COSC 6385 Computer Architecture Dynamic Branch Prediction · Computer Architecture Dynamic Branch Prediction Edgar Gabriel Spring 2018 Pipelining • Pipelining allows for overlapping

CSCE 430/830 Computer Architecture Basic Pipelining & Performance

EECS 322 Computer Architecture Introduction to Pipelining

CS152 Computer Architecture and Engineering Lecture 15 Advanced pipelining/Compiler Scheduling

Lecture 05: Pipelining: Basic/ Intermediate Concepts … 05: Pipelining: Basic/ Intermediate Concepts and Implementation CSE 564 Computer Architecture Summer 2017 Department …

This Unit: Pipelining Advanced Computer Architecture I

Computer architecture pipelining

Flexible Architecture

CPSC 614:Graduate Computer Architecture Lecture 2 Pipelining, Caching, and Benchmarks

Computer Architecture Lecture 6: Pipelining - …sallamah.weebly.com/uploads/6/9/3/5/6935631/comparch-2016-s-06.pdf · Computer Architecture Lecture 6: Pipelining ... (J, COND, IRD)
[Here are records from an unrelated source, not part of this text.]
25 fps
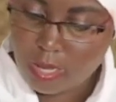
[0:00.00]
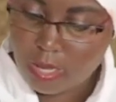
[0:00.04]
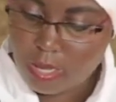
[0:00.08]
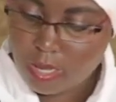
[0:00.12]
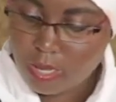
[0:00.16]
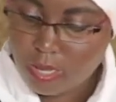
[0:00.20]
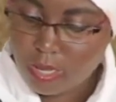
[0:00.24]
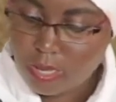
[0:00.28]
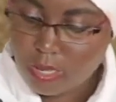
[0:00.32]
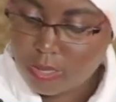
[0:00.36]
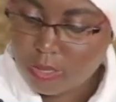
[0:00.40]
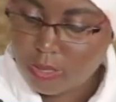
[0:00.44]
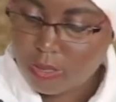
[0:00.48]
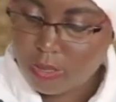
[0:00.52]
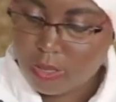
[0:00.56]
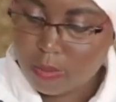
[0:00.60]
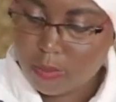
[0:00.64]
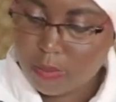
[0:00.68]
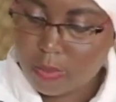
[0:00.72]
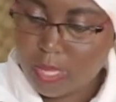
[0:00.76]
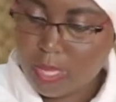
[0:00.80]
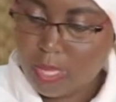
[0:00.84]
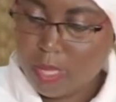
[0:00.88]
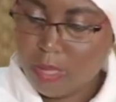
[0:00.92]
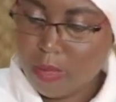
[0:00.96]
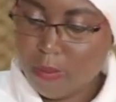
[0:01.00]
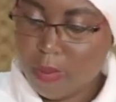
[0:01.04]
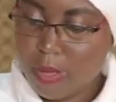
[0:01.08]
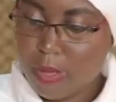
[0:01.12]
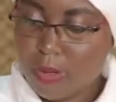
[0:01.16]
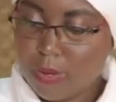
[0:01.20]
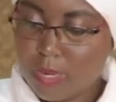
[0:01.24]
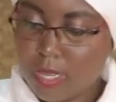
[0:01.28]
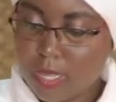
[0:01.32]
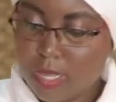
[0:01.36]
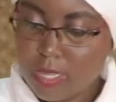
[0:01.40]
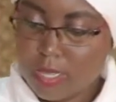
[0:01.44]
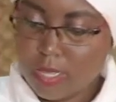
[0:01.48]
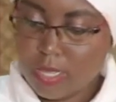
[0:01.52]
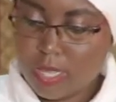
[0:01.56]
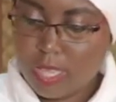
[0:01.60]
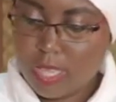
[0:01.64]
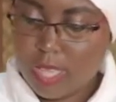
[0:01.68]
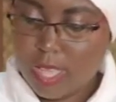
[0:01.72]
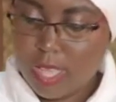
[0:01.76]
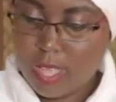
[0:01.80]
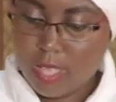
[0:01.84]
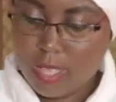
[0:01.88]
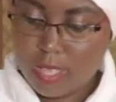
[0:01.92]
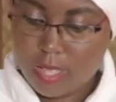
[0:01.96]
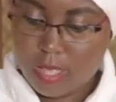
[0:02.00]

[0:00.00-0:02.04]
So the baking powder is here.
PIPELINING AND PROCESSOR PERFORMANCE - … · PIPELINING AND PROCESSOR PERFORMANCE ... Computer Architecture: A Quantitative Approach”, 5th edition, Chapter 1, John L. Hennessy

EECE 476: Computer Architecture Slide Set #4: Pipelining

ELEC692 VLSI Signal Processing Architecture Lecture 2 Pipelining and Parallel Processing.

Chap 6.1 Computer Architecture Chapter 6 Enhancing Performance with Pipelining.